Elle en était à se demander si vraiment il lui avait dit la vérité.

En repassant dans sa tête le récit de cet homme, elle y trouvait des lacunes et des invraisemblances presque choquantes. Comment Gaston, revenu en France, habitant Paris, pauvre autant que le disait son frère, n’avait-il pas redemandé à la femme le dépôt confié à la jeune fille ?

Comment, redoutant l’avenir pour leur enfant, n’était-il pas venu la trouver, puisqu’il la supposait riche à ce point que, mourant, il se reposait sur elle ?

Mille inquiétudes vagues s’agitaient dans son esprit ; elle était pleine de soupçons inexpliqués, d’indéfinissables défiances.

Elle comprenait qu’une seule démarche positive la liait à tout jamais, et alors que n’exigerait-on pas d’elle !

Un moment, elle eut l’idée de se jeter aux pieds de son mari et de lui tout avouer.

Malheureusement, elle repoussa cette pensée de salut.
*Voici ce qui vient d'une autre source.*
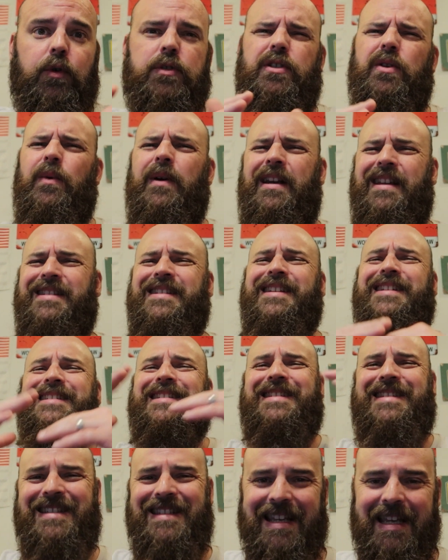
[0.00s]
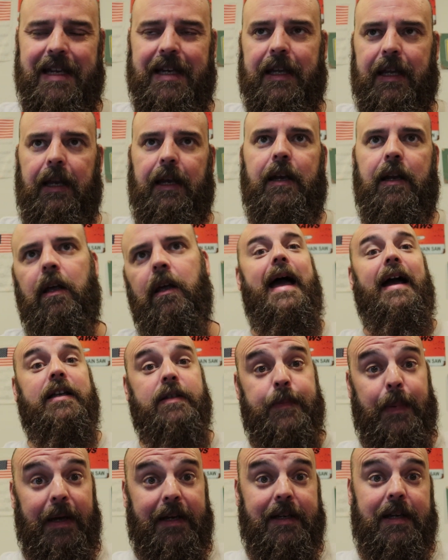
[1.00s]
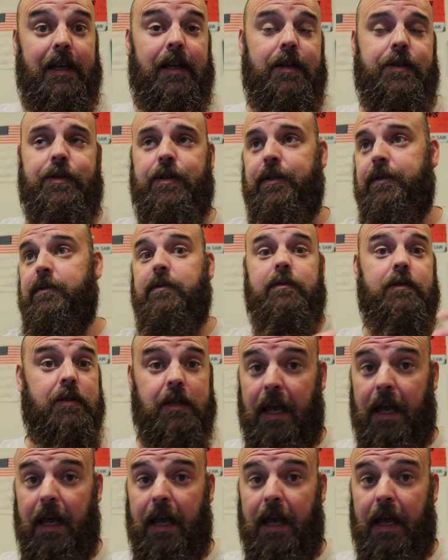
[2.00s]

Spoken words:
So it has exceeded expectations,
Son imagination lui représentait l’atroce douleur de cet honnête homme, découvrant après plus de vingt années qu’il avait été odieusement joué.

Trompé dès le premier moment, ne redouterait-il pas d’avoir été toujours abusé ? Croirait-il à la fidélité de la femme, en découvrant la perfidie de la jeune fille ?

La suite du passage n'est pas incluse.